In Canada the rates of tests per case is falling, which is indicative of a growing caseload. Faced with such an increase, we would want to see the surge capacity of testing rise to this challenge. Instead, we are struggling to keep up, resulting in more spread of COVID-19.
Finally, and with the political response to the increasing caseload, Canada’s “Severity” score — a metric based on the stringency of lockdown measures that affects a country’s Response Misery ranking — is rising. Of particular note are the very restrictive measures being implemented in Ontario. Hopefully these restrictions will serve as an effective circuit breaker. However, the province’s swift backtracking on the more ill-conceived measures and lack of clarity regarding some of the provisions is causing confusion and frustration which may hamper people’s willingness to adhere to the restrictions.
Either way, misery in Ontario and elsewhere in Canada is rising due to both the spread of the disease and the harsh measures taken in an attempt to flatten the curve which are affecting liberty and prosperity.
Looking Ahead
The current increase in cases is worrying and adds urgency to the need to distribute vaccinations as widely and as quickly as possible.

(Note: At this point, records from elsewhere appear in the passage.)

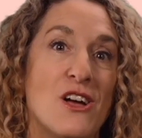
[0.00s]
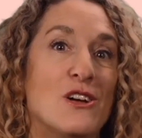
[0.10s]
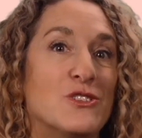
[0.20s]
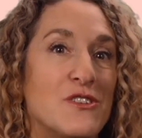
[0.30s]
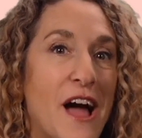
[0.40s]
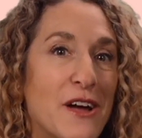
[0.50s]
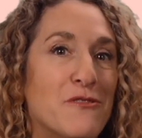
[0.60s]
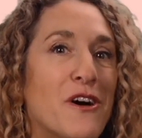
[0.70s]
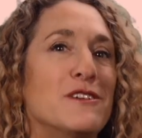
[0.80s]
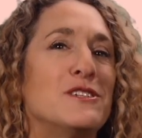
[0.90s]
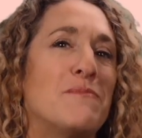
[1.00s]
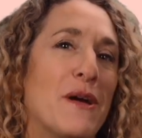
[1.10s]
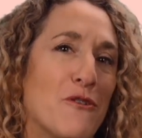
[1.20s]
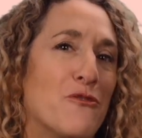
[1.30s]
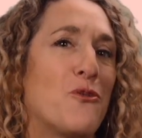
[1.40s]
So now you've got a
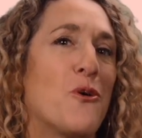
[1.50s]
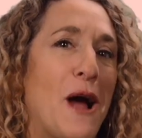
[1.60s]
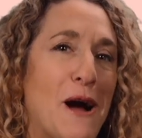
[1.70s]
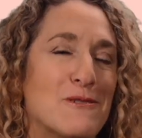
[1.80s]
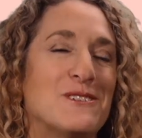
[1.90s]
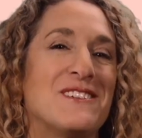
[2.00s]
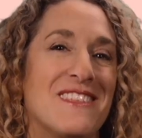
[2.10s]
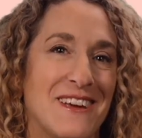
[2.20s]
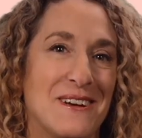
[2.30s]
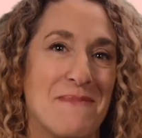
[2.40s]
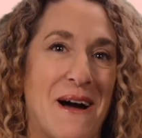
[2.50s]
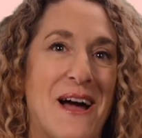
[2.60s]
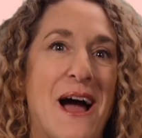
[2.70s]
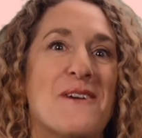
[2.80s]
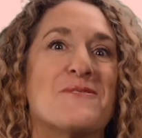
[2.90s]
spare four hours to think about
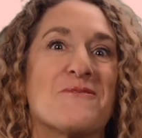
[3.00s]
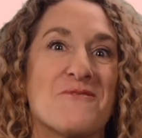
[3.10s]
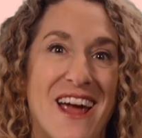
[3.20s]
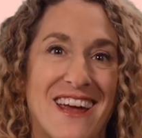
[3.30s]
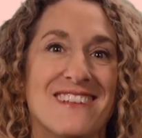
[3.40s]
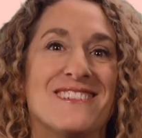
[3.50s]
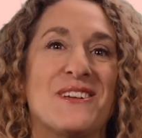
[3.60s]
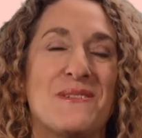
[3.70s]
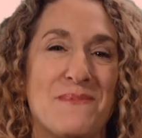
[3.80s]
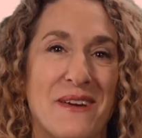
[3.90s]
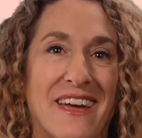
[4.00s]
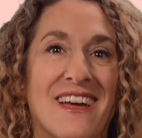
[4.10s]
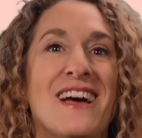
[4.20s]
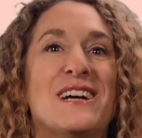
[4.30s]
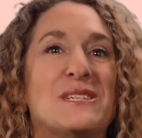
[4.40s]
how great it's going to be
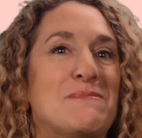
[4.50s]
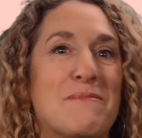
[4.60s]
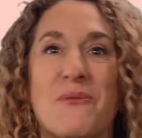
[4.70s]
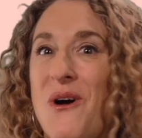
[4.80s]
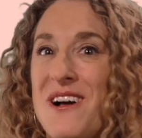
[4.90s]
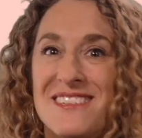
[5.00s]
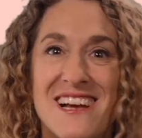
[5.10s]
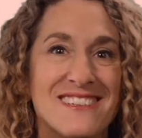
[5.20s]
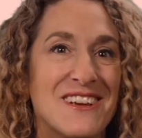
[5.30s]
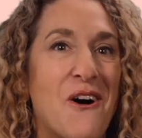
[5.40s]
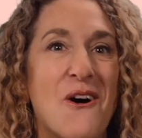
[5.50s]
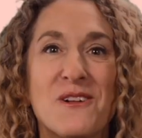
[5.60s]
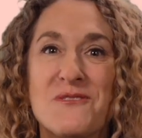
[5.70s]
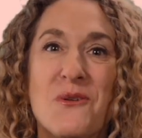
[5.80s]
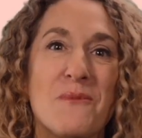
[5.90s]
to be processing all
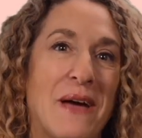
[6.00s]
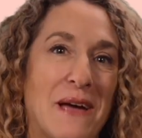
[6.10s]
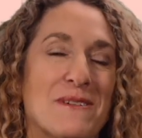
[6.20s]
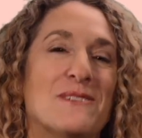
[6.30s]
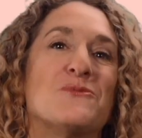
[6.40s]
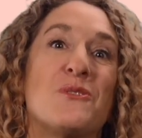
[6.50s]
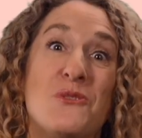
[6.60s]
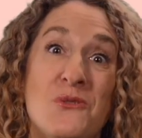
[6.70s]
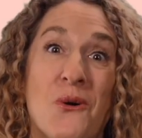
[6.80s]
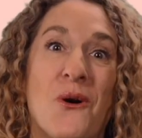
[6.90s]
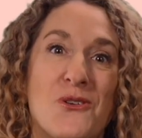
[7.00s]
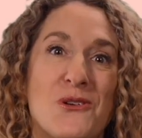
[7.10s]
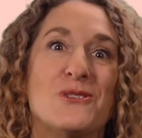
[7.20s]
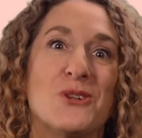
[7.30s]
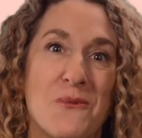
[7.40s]
of your payments with your
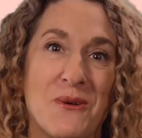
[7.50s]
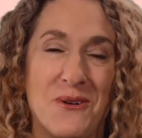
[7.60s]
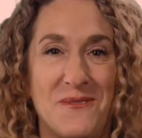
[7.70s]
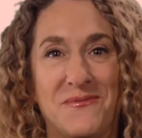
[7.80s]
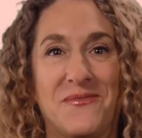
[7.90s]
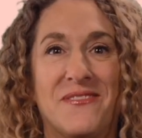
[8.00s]
new terminal.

The light at the end of the tunnel may be further off than we hoped. In Canada, we remain particularly concerned with the elevated rates of excess deaths and the desperate need to improve access to health care for non-COVID-19-related reasons. We will be watching Canada’s “Severity” score as new restrictions are imposed and remain in place in Ontario, BC, Alberta and Quebec; this data will be included in our analysis for the next update.
We continue to keep a close watch on the vaccine roll-out. We have some concern about the availability of vaccines across provinces, and whether hesitancy about some of the vaccines on offer is leading Canadians to choose not to get vaccinated even when supply is available, or waiting until they can get their preferred vaccine. We note that there are production concerns with the Moderna vaccine that could further disrupt the roll-out.
Richard Audas, Faculty of Medicine, Memorial University of Newfoundland. Senior Fellow at the Macdonald-Laurier Institute.